Source records
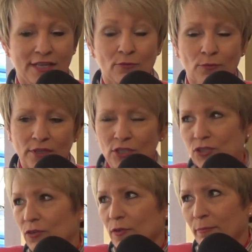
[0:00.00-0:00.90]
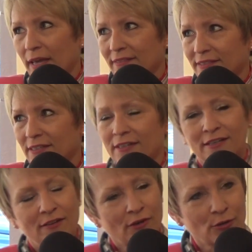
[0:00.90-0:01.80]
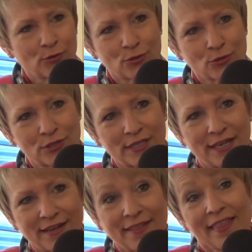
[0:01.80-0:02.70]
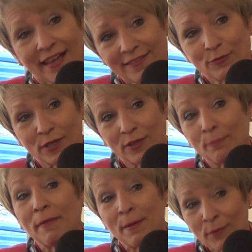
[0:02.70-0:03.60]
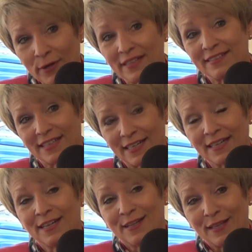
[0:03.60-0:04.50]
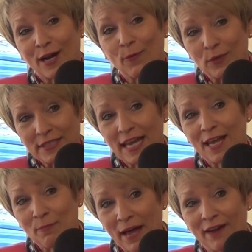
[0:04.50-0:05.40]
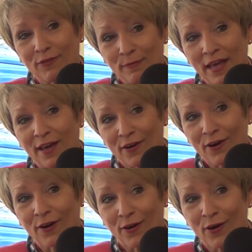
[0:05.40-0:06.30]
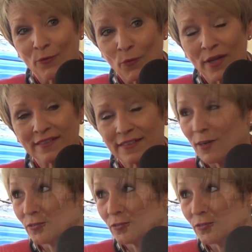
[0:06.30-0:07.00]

that really show the best of our Hoosier state. And that's really the memories that, that I will take back from that are, are ones that I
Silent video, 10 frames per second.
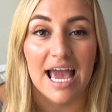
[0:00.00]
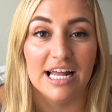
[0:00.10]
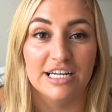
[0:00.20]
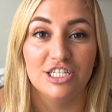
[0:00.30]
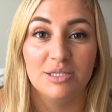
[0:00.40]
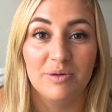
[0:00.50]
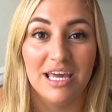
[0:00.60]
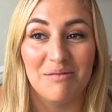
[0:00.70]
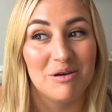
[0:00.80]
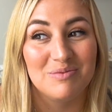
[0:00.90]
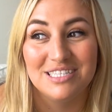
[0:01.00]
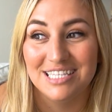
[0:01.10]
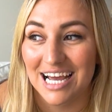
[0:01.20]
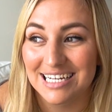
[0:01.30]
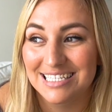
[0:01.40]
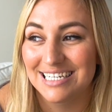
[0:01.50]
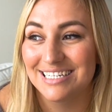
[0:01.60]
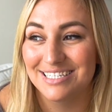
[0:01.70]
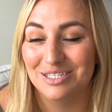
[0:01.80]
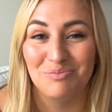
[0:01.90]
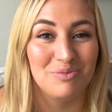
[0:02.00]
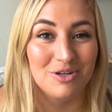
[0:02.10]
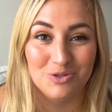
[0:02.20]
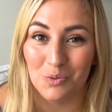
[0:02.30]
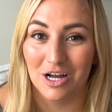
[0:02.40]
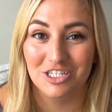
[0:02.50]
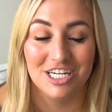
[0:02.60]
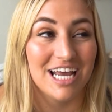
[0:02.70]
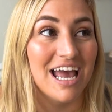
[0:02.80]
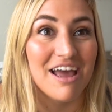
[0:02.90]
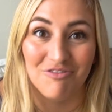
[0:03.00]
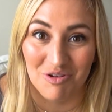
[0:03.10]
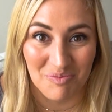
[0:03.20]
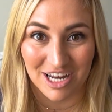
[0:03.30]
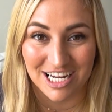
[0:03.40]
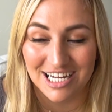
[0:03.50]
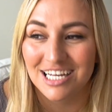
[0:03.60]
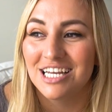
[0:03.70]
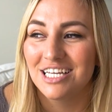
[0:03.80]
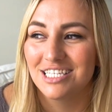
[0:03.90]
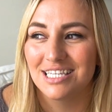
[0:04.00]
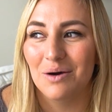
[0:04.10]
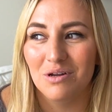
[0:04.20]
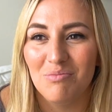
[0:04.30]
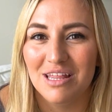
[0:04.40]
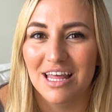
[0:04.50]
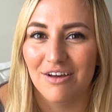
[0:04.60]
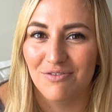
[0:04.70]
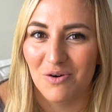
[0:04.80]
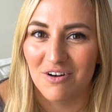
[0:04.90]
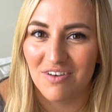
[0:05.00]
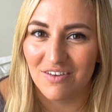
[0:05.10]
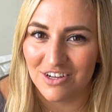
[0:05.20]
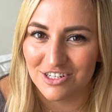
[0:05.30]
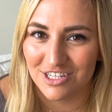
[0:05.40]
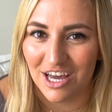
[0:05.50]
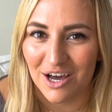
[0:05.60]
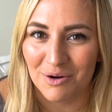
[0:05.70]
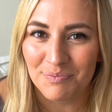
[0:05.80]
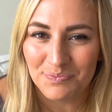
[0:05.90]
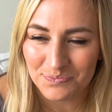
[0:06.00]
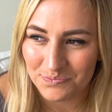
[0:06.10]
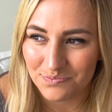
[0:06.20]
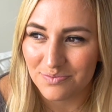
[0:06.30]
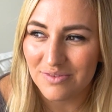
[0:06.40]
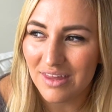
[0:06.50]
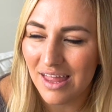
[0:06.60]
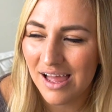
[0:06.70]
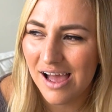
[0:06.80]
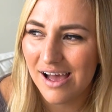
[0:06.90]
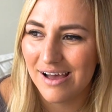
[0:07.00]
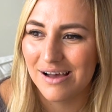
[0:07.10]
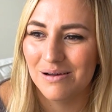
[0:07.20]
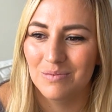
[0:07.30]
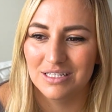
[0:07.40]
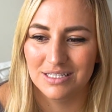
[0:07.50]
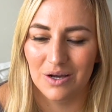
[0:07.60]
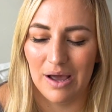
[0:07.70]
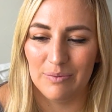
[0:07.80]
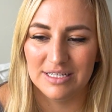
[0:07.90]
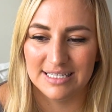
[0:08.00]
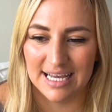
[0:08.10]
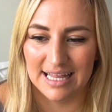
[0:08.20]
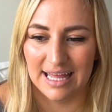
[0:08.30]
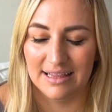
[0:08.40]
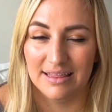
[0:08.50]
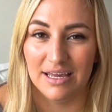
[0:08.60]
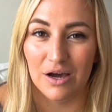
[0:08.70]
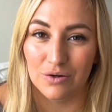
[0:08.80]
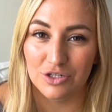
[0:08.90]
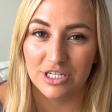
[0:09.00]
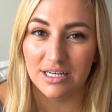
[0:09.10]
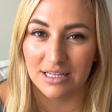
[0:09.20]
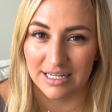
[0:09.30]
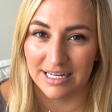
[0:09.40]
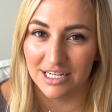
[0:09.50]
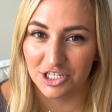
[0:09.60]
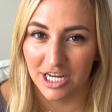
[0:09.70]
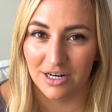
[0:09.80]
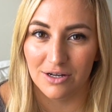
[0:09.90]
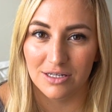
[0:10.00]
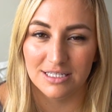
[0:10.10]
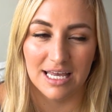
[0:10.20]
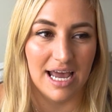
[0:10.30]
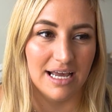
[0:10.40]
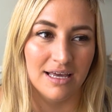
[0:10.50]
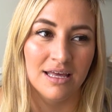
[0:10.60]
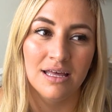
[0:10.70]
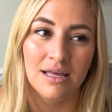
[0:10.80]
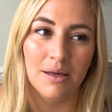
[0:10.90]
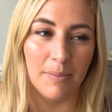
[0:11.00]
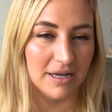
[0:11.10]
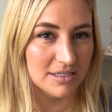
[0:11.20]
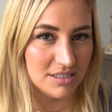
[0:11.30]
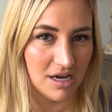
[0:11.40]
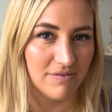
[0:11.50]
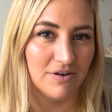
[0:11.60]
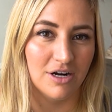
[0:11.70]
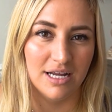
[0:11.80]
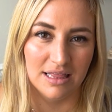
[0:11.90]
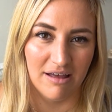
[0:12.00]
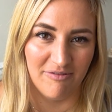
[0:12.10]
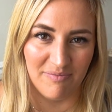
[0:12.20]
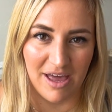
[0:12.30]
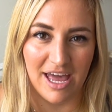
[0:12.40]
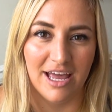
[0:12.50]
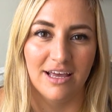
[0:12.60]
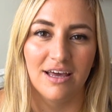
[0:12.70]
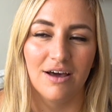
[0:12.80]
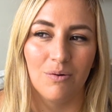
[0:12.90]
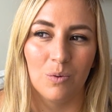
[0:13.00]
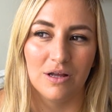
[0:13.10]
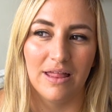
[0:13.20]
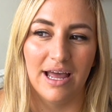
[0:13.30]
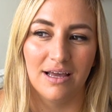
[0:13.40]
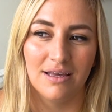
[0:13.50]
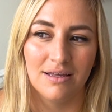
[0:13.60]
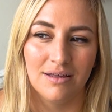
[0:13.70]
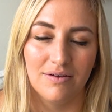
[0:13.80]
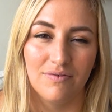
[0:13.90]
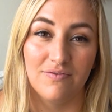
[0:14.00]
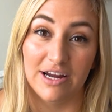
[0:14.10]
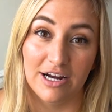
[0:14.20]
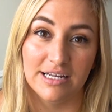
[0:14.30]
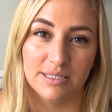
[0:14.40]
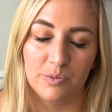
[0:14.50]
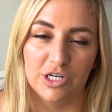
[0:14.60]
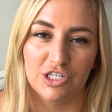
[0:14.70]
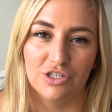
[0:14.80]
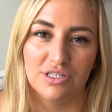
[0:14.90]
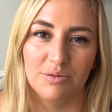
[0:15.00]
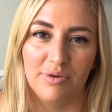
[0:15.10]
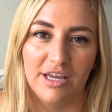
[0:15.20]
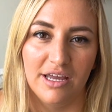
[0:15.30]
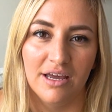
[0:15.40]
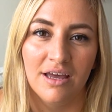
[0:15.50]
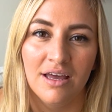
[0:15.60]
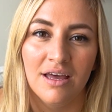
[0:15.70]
And I just became obsessed and started binge watching everybody. So that would have been like 4 or 5 years ago. So I would say like the OG cleaning channels like MAKEOVER and Love Meg were like very inspirational to me.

# EXERCISE REQUIREMENTS
Each entry is to be returned as it stands, and each picture is to be left out.

# TASK RESULT
[0:00.00-0:00.90]
[0:00.90-0:01.80]
[0:01.80-0:02.70]
[0:02.70-0:03.60]
[0:03.60-0:04.50]
[0:04.50-0:05.40]
[0:05.40-0:06.30]
[0:06.30-0:07.00]

that really show the best of our Hoosier state. And that's really the memories that, that I will take back from that are, are ones that I
Silent video, 10 frames per second.
[0:00.00]
[0:00.10]
[0:00.20]
[0:00.30]
[0:00.40]
[0:00.50]
[0:00.60]
[0:00.70]
[0:00.80]
[0:00.90]
[0:01.00]
[0:01.10]
[0:01.20]
[0:01.30]
[0:01.40]
[0:01.50]
[0:01.60]
[0:01.70]
[0:01.80]
[0:01.90]
[0:02.00]
[0:02.10]
[0:02.20]
[0:02.30]
[0:02.40]
[0:02.50]
[0:02.60]
[0:02.70]
[0:02.80]
[0:02.90]
[0:03.00]
[0:03.10]
[0:03.20]
[0:03.30]
[0:03.40]
[0:03.50]
[0:03.60]
[0:03.70]
[0:03.80]
[0:03.90]
[0:04.00]
[0:04.10]
[0:04.20]
[0:04.30]
[0:04.40]
[0:04.50]
[0:04.60]
[0:04.70]
[0:04.80]
[0:04.90]
[0:05.00]
[0:05.10]
[0:05.20]
[0:05.30]
[0:05.40]
[0:05.50]
[0:05.60]
[0:05.70]
[0:05.80]
[0:05.90]
[0:06.00]
[0:06.10]
[0:06.20]
[0:06.30]
[0:06.40]
[0:06.50]
[0:06.60]
[0:06.70]
[0:06.80]
[0:06.90]
[0:07.00]
[0:07.10]
[0:07.20]
[0:07.30]
[0:07.40]
[0:07.50]
[0:07.60]
[0:07.70]
[0:07.80]
[0:07.90]
[0:08.00]
[0:08.10]
[0:08.20]
[0:08.30]
[0:08.40]
[0:08.50]
[0:08.60]
[0:08.70]
[0:08.80]
[0:08.90]
[0:09.00]
[0:09.10]
[0:09.20]
[0:09.30]
[0:09.40]
[0:09.50]
[0:09.60]
[0:09.70]
[0:09.80]
[0:09.90]
[0:10.00]
[0:10.10]
[0:10.20]
[0:10.30]
[0:10.40]
[0:10.50]
[0:10.60]
[0:10.70]
[0:10.80]
[0:10.90]
[0:11.00]
[0:11.10]
[0:11.20]
[0:11.30]
[0:11.40]
[0:11.50]
[0:11.60]
[0:11.70]
[0:11.80]
[0:11.90]
[0:12.00]
[0:12.10]
[0:12.20]
[0:12.30]
[0:12.40]
[0:12.50]
[0:12.60]
[0:12.70]
[0:12.80]
[0:12.90]
[0:13.00]
[0:13.10]
[0:13.20]
[0:13.30]
[0:13.40]
[0:13.50]
[0:13.60]
[0:13.70]
[0:13.80]
[0:13.90]
[0:14.00]
[0:14.10]
[0:14.20]
[0:14.30]
[0:14.40]
[0:14.50]
[0:14.60]
[0:14.70]
[0:14.80]
[0:14.90]
[0:15.00]
[0:15.10]
[0:15.20]
[0:15.30]
[0:15.40]
[0:15.50]
[0:15.60]
[0:15.70]
And I just became obsessed and started binge watching everybody. So that would have been like 4 or 5 years ago. So I would say like the OG cleaning channels like MAKEOVER and Love Meg were like very inspirational to me.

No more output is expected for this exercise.